▶ Aim of the task
What you return should match every record exactly, with the images removed.

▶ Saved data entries

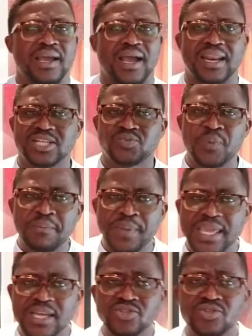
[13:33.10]
And as we
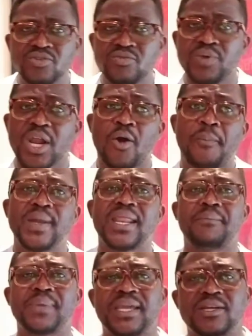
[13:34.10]
begin to reopen
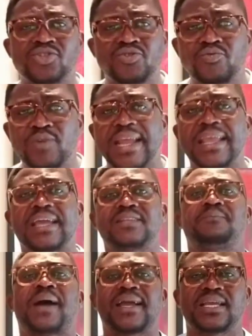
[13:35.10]
and begin to
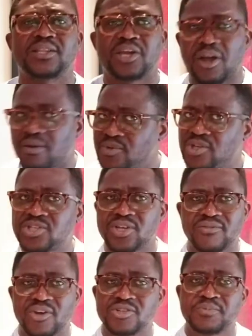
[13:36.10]
re-engage back in the community
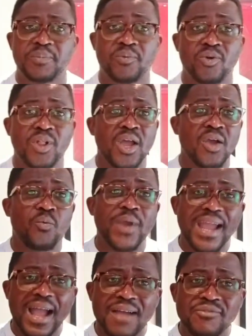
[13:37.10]
of God's people, we
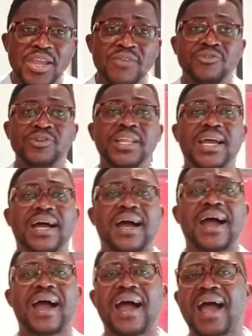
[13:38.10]
have even a
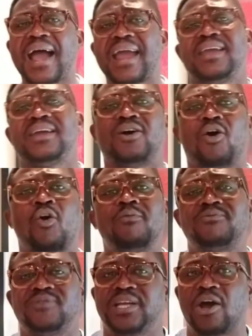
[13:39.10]
higher,
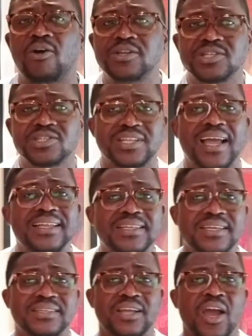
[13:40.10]
hopefully,
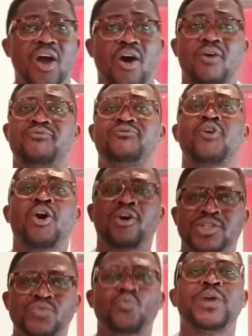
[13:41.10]
understanding of
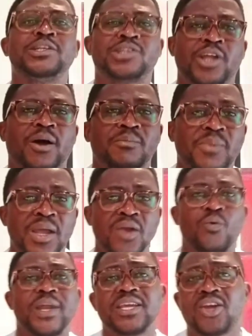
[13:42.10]
God's wisdom
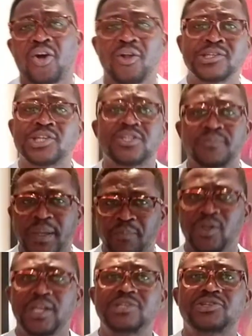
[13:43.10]
when he calls us
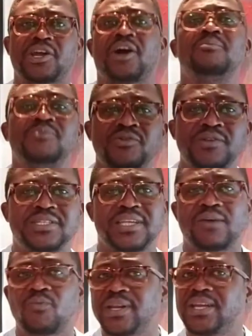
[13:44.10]
people into community
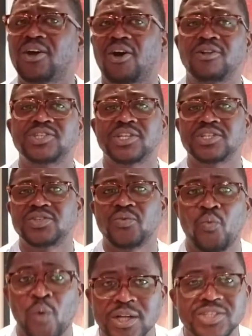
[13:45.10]
and when he calls us to
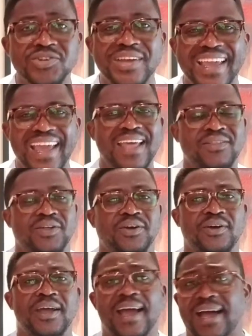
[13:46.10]
work
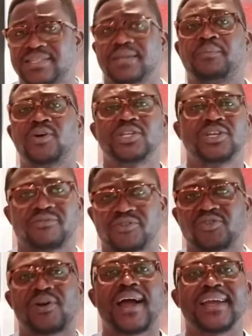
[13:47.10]
together as a body of
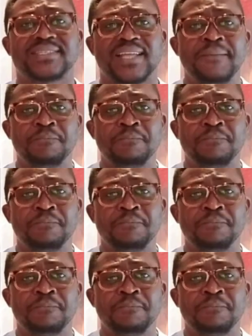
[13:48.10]
Christ.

▶ Solution
[13:33.10]
And as we
[13:34.10]
begin to reopen
[13:35.10]
and begin to
[13:36.10]
re-engage back in the community
[13:37.10]
of God's people, we
[13:38.10]
have even a
[13:39.10]
higher,
[13:40.10]
hopefully,
[13:41.10]
understanding of
[13:42.10]
God's wisdom
[13:43.10]
when he calls us
[13:44.10]
people into community
[13:45.10]
and when he calls us to
[13:46.10]
work
[13:47.10]
together as a body of
[13:48.10]
Christ.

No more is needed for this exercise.